Work item » Print each entry again exactly as written, and keep the pictures out.

Data for this task »
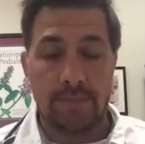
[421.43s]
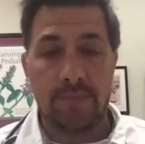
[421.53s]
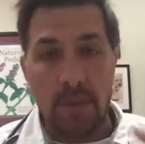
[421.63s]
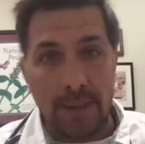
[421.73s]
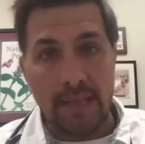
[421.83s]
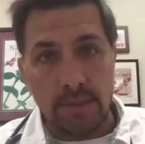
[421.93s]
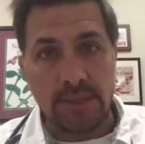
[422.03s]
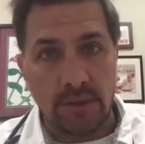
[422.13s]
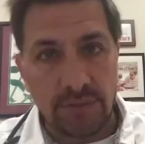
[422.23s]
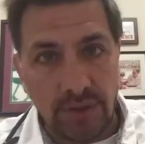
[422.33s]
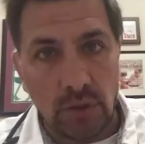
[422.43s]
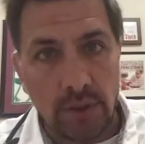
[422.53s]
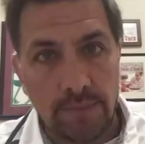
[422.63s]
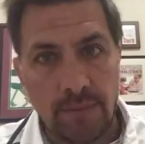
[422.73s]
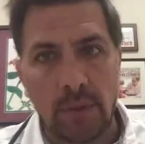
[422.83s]
They're making themselves feel
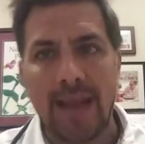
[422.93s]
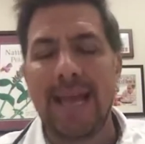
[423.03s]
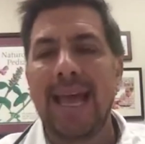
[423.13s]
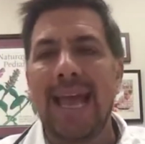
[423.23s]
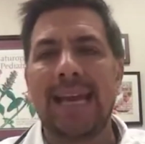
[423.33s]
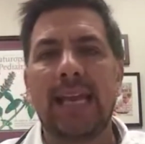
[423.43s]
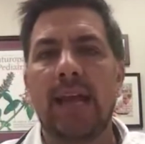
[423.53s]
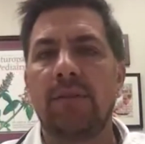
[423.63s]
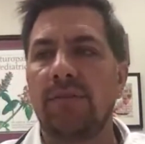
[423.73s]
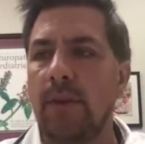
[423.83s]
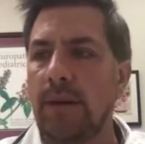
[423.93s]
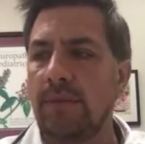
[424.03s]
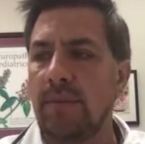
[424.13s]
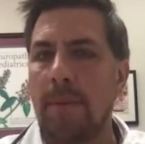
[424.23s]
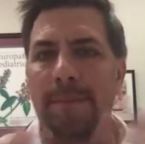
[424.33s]
good, okay? And again, from
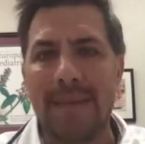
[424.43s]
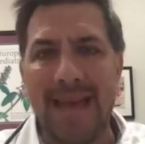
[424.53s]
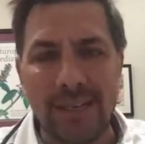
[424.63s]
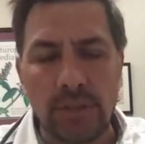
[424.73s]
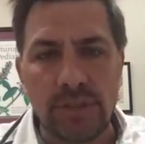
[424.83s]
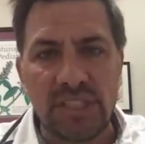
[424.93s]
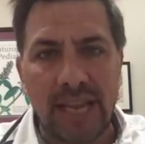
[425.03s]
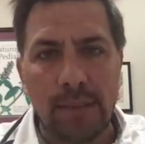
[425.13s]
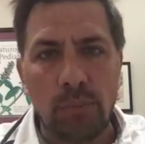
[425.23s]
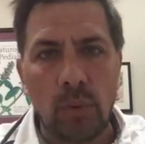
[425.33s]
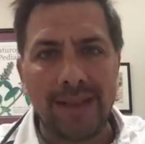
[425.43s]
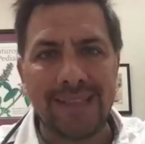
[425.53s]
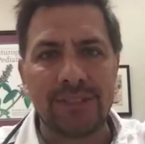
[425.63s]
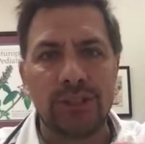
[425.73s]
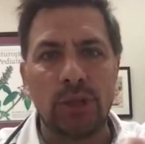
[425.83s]
a medical standpoint,
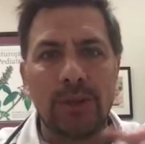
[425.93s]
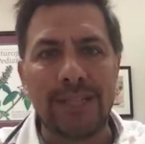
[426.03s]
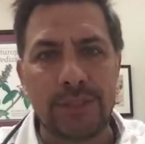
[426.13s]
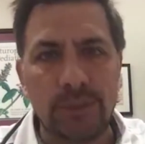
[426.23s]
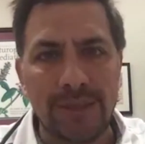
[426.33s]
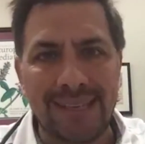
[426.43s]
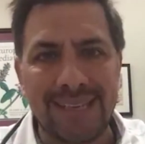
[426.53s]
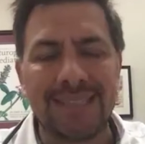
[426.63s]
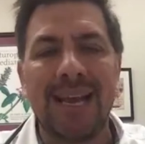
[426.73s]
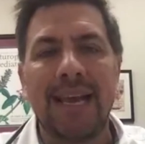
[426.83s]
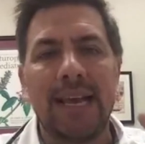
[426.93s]
there's no issue with this.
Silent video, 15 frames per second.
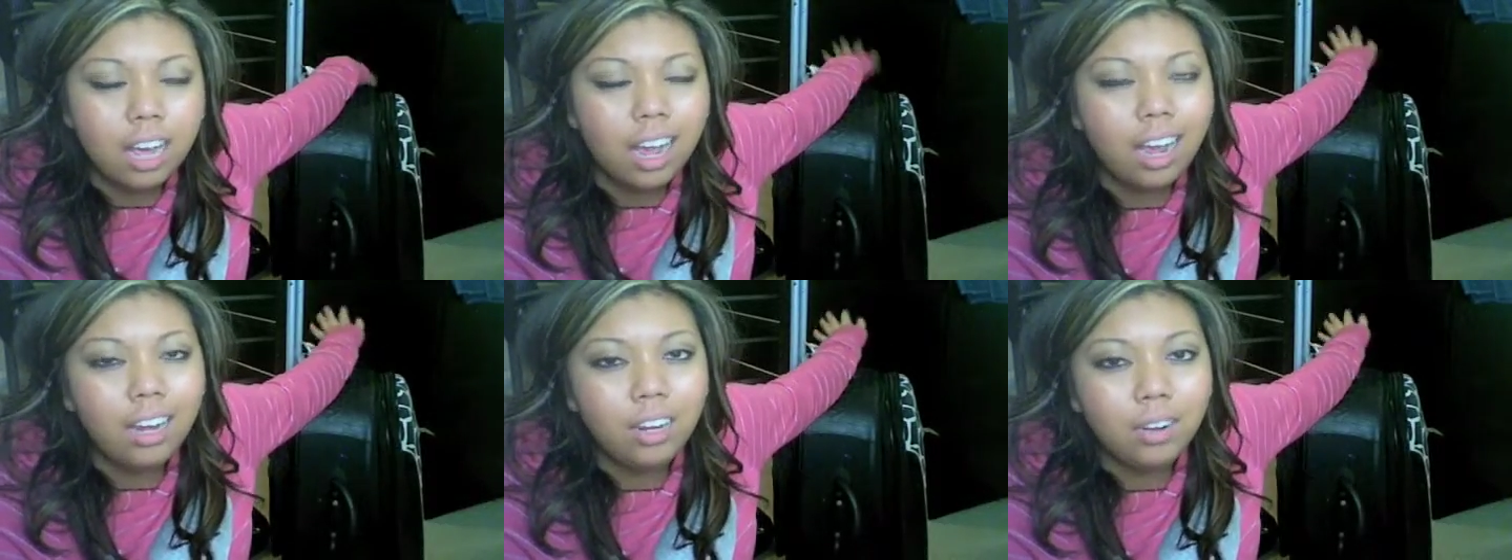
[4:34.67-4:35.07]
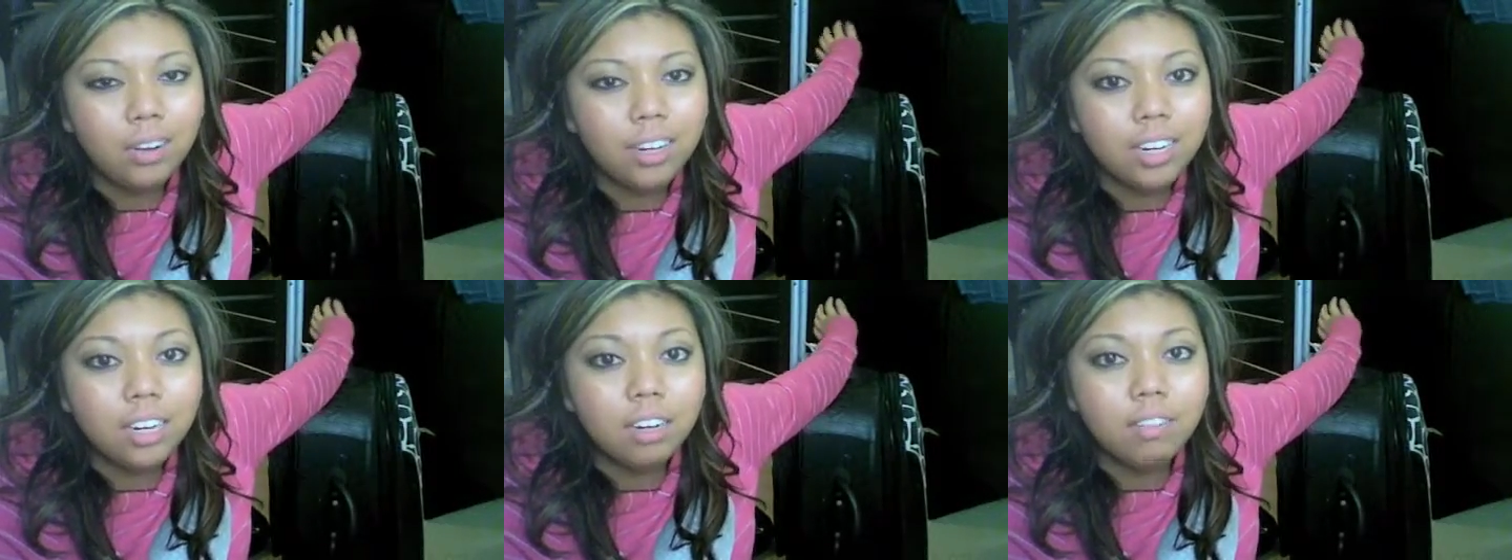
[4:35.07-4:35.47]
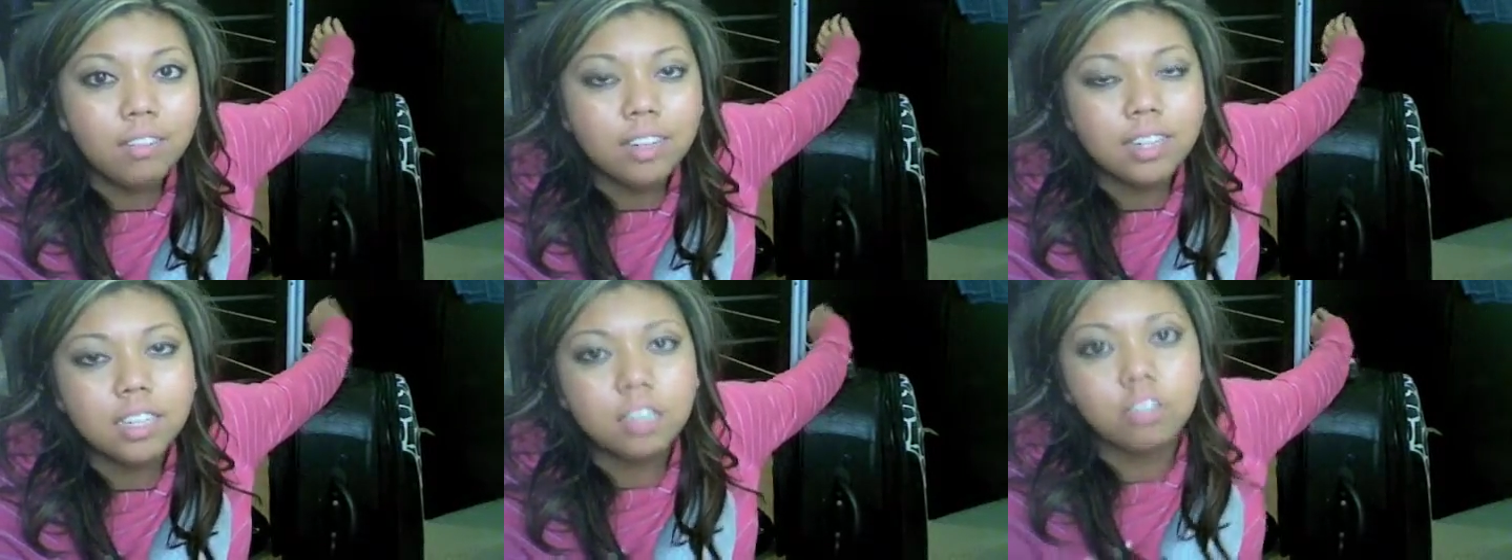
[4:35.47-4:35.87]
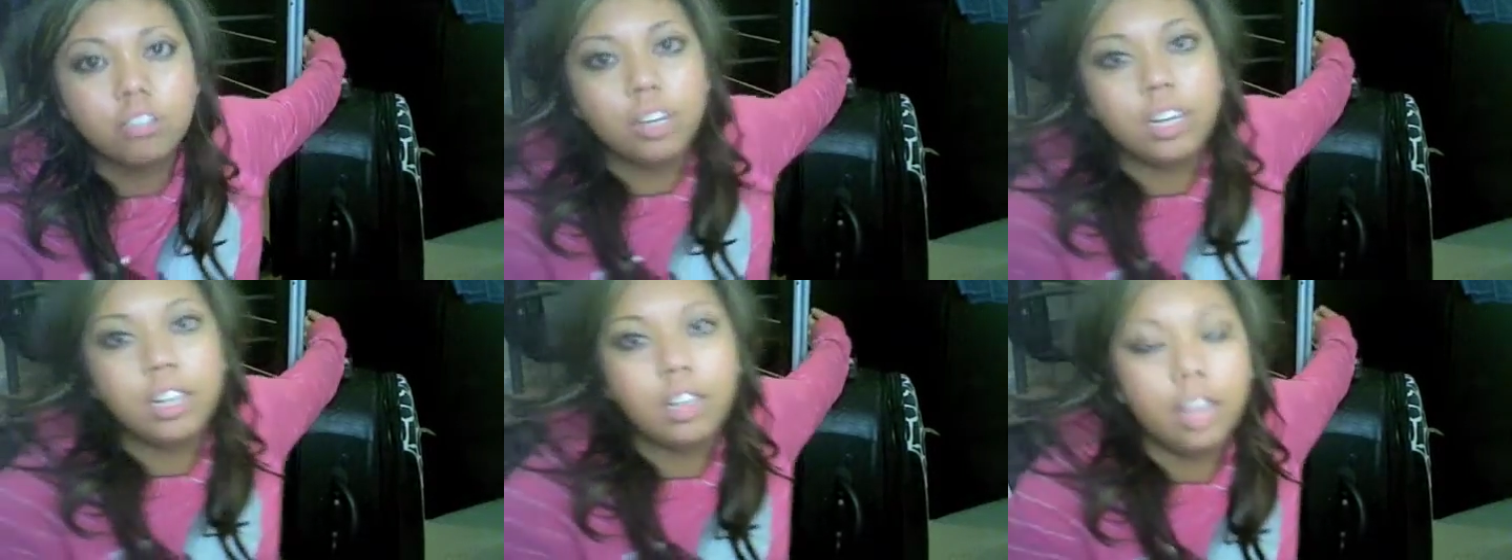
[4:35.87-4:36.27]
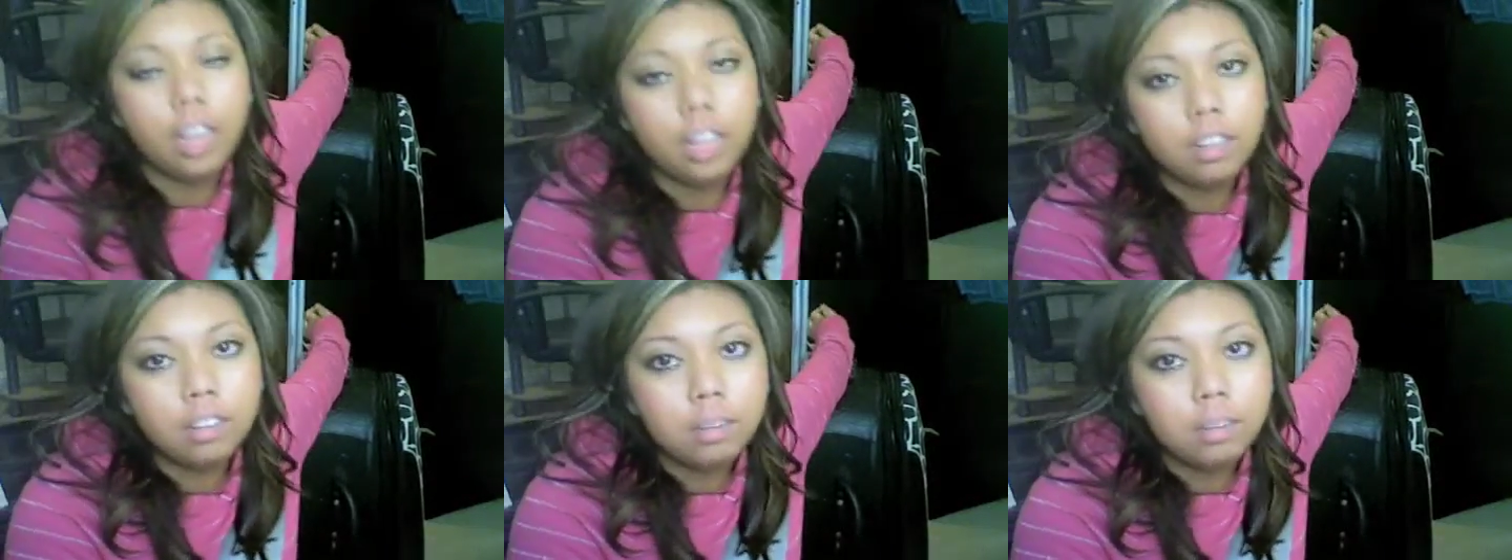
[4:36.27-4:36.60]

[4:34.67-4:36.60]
I know I need to invest in a train case.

Exercise answer »
[421.43s]
[421.53s]
[421.63s]
[421.73s]
[421.83s]
[421.93s]
[422.03s]
[422.13s]
[422.23s]
[422.33s]
[422.43s]
[422.53s]
[422.63s]
[422.73s]
[422.83s]
They're making themselves feel
[422.93s]
[423.03s]
[423.13s]
[423.23s]
[423.33s]
[423.43s]
[423.53s]
[423.63s]
[423.73s]
[423.83s]
[423.93s]
[424.03s]
[424.13s]
[424.23s]
[424.33s]
good, okay? And again, from
[424.43s]
[424.53s]
[424.63s]
[424.73s]
[424.83s]
[424.93s]
[425.03s]
[425.13s]
[425.23s]
[425.33s]
[425.43s]
[425.53s]
[425.63s]
[425.73s]
[425.83s]
a medical standpoint,
[425.93s]
[426.03s]
[426.13s]
[426.23s]
[426.33s]
[426.43s]
[426.53s]
[426.63s]
[426.73s]
[426.83s]
[426.93s]
there's no issue with this.
Silent video, 15 frames per second.
[4:34.67-4:35.07]
[4:35.07-4:35.47]
[4:35.47-4:35.87]
[4:35.87-4:36.27]
[4:36.27-4:36.60]

[4:34.67-4:36.60]
I know I need to invest in a train case.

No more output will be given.